───── EXERCISE DATA ─────
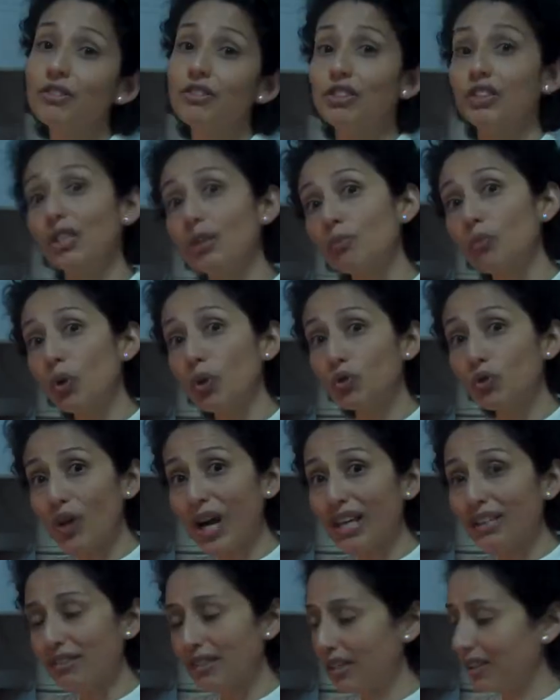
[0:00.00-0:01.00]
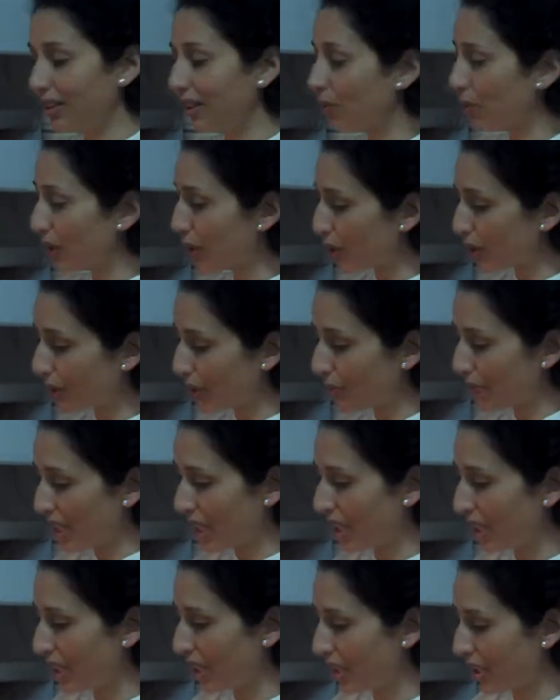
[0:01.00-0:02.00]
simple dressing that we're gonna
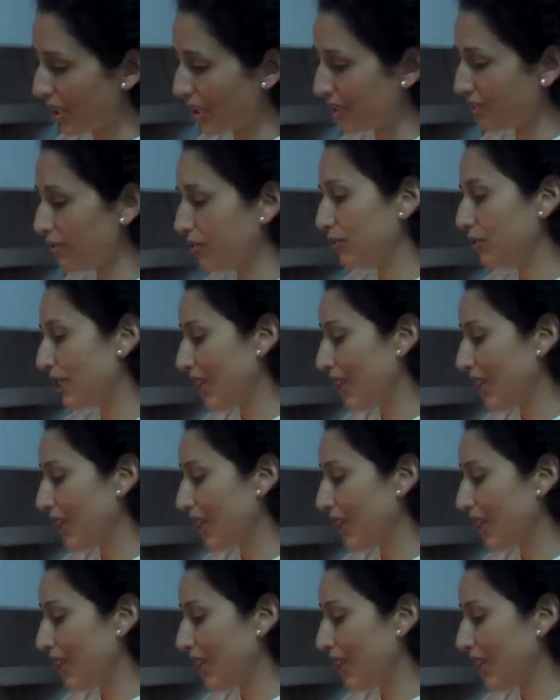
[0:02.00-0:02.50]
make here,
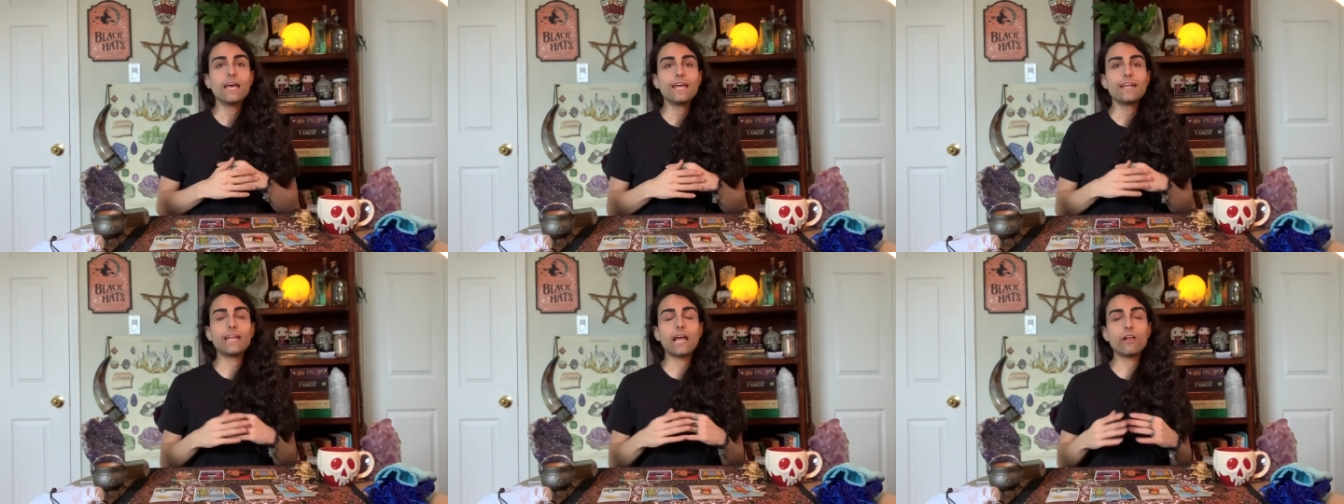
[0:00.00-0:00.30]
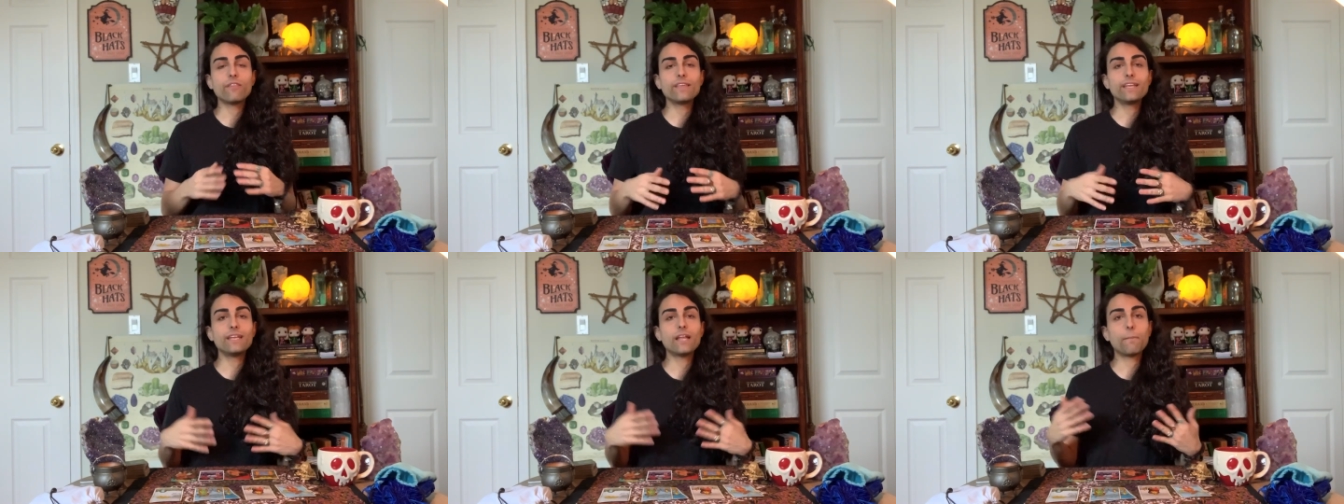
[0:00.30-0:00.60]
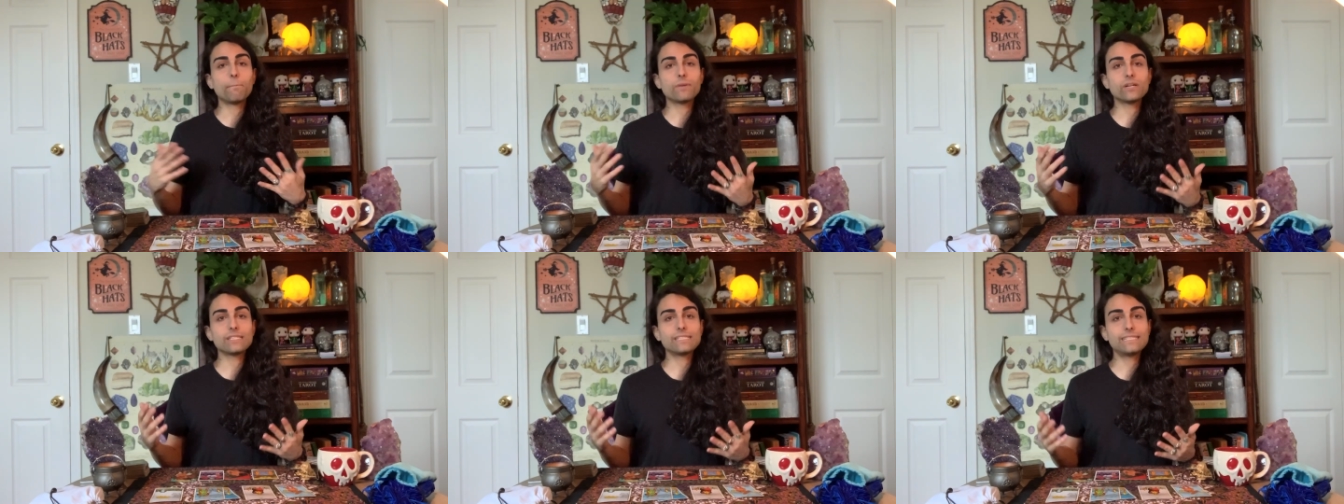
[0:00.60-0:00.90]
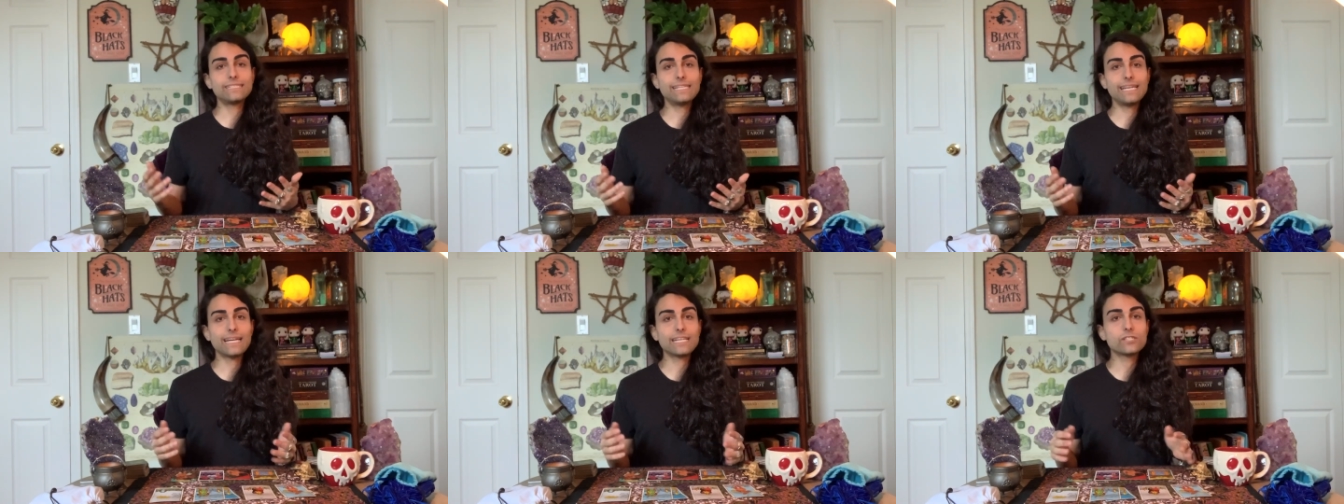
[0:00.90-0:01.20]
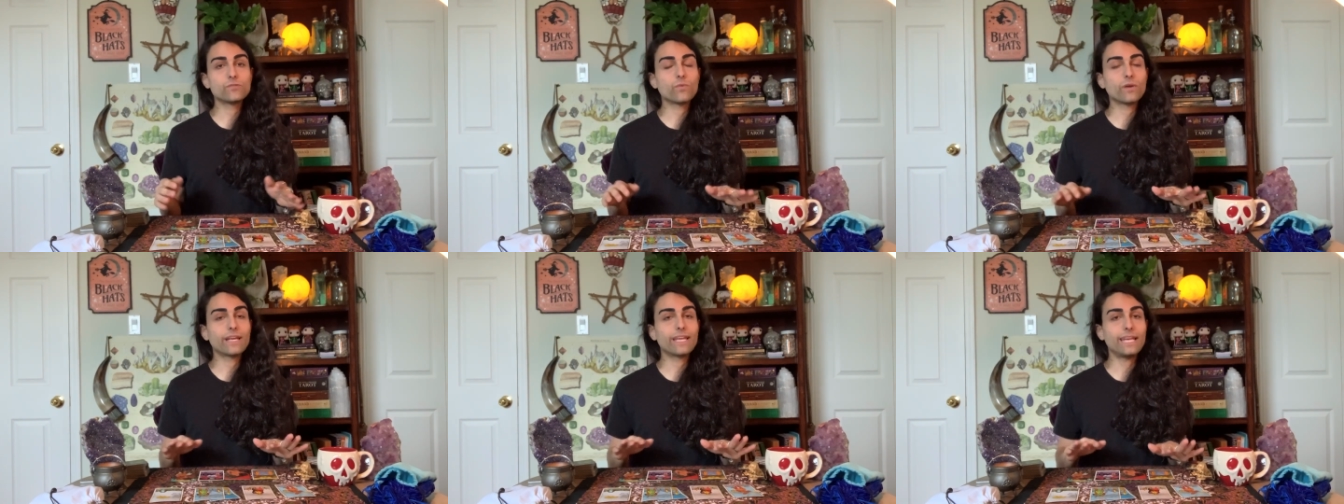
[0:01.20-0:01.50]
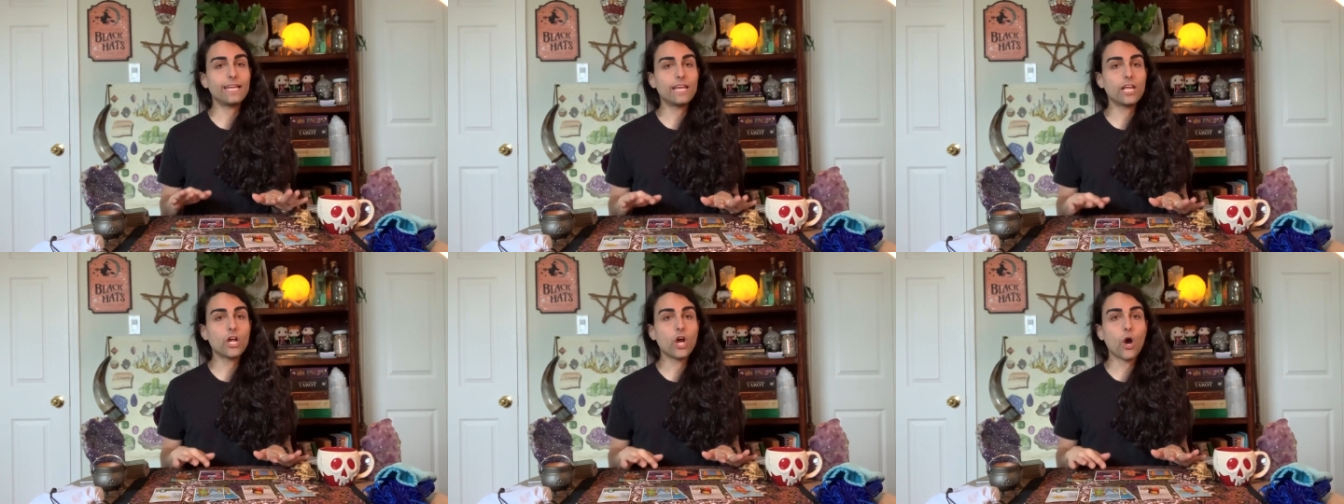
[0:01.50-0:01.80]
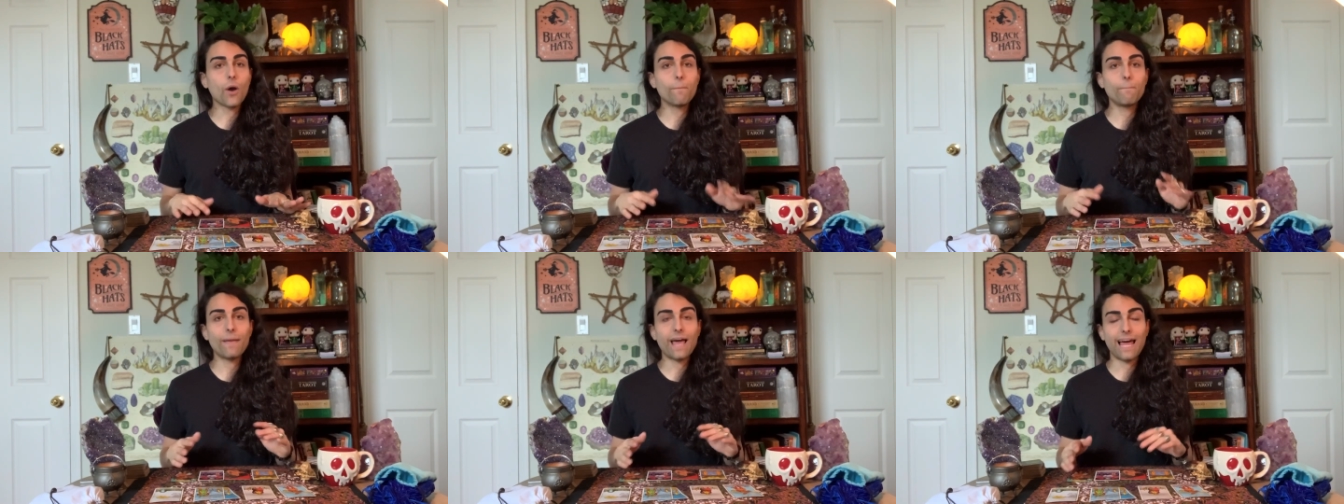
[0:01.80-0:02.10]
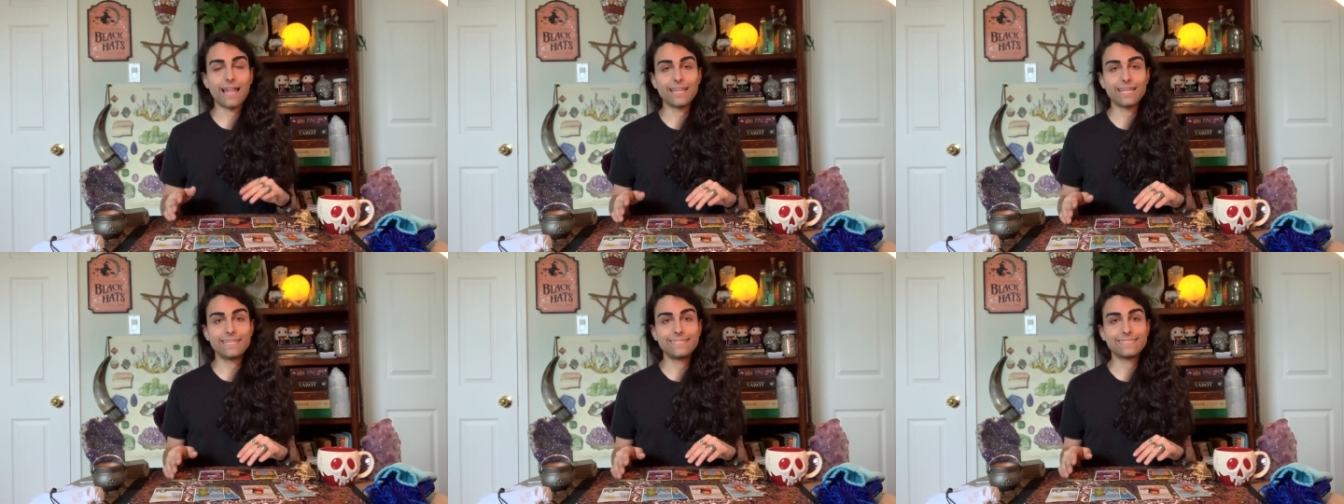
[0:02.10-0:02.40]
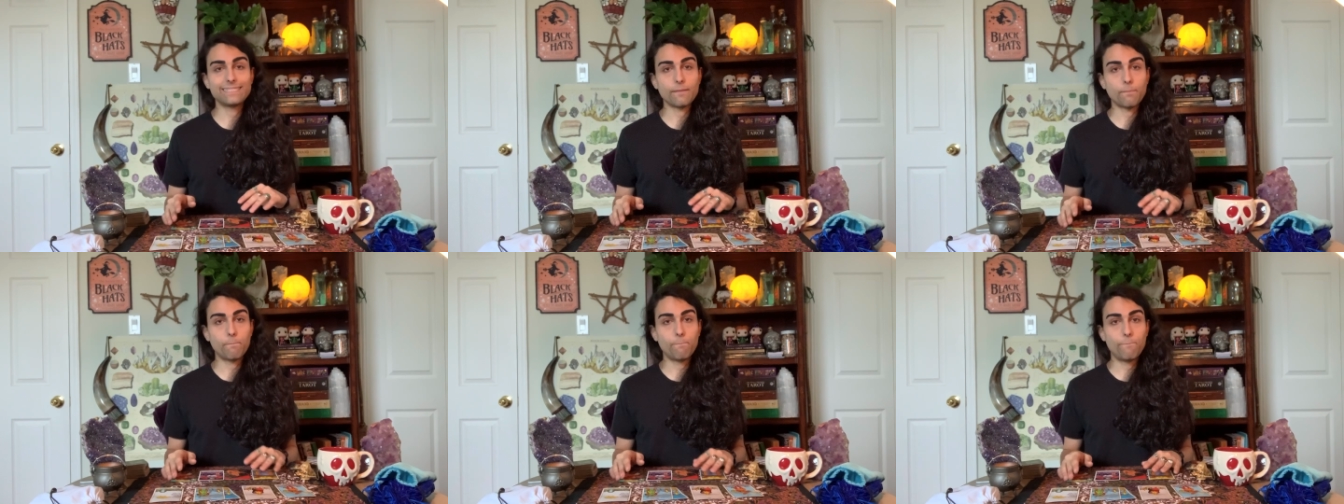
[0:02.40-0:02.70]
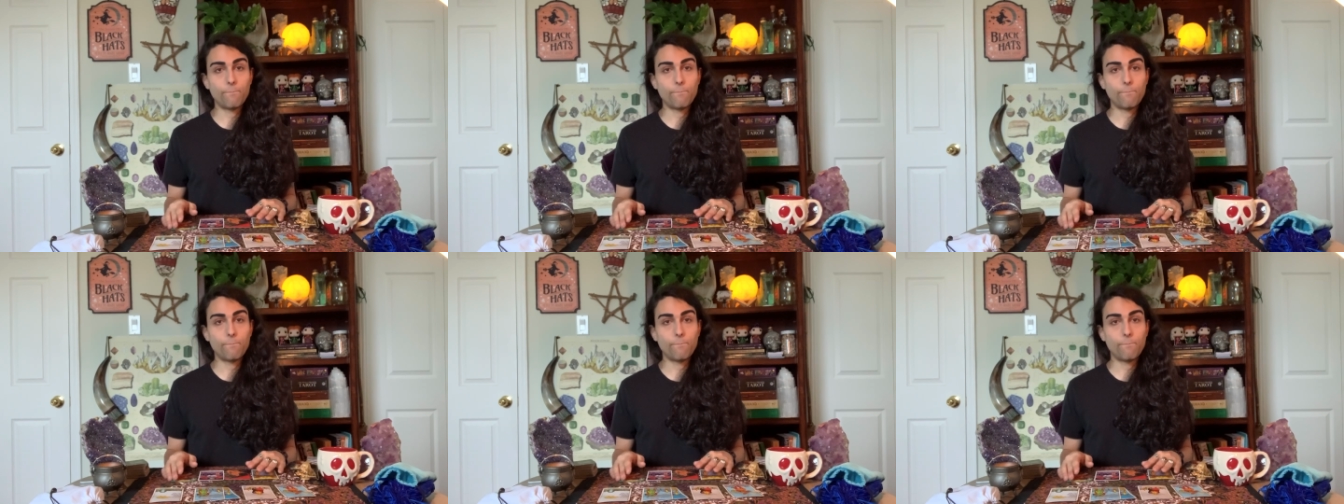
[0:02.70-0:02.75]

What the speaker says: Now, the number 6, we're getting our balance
─────
**EXERCISE**
The answer must consist solely of the lines from the line containing "[0:00.30-0:00.60]" to the end of the data, reproduced exactly, with every picture left out.

**ANSWER SECTION**
[0:00.30-0:00.60]
[0:00.60-0:00.90]
[0:00.90-0:01.20]
[0:01.20-0:01.50]
[0:01.50-0:01.80]
[0:01.80-0:02.10]
[0:02.10-0:02.40]
[0:02.40-0:02.70]
[0:02.70-0:02.75]

What the speaker says: Now, the number 6, we're getting our balance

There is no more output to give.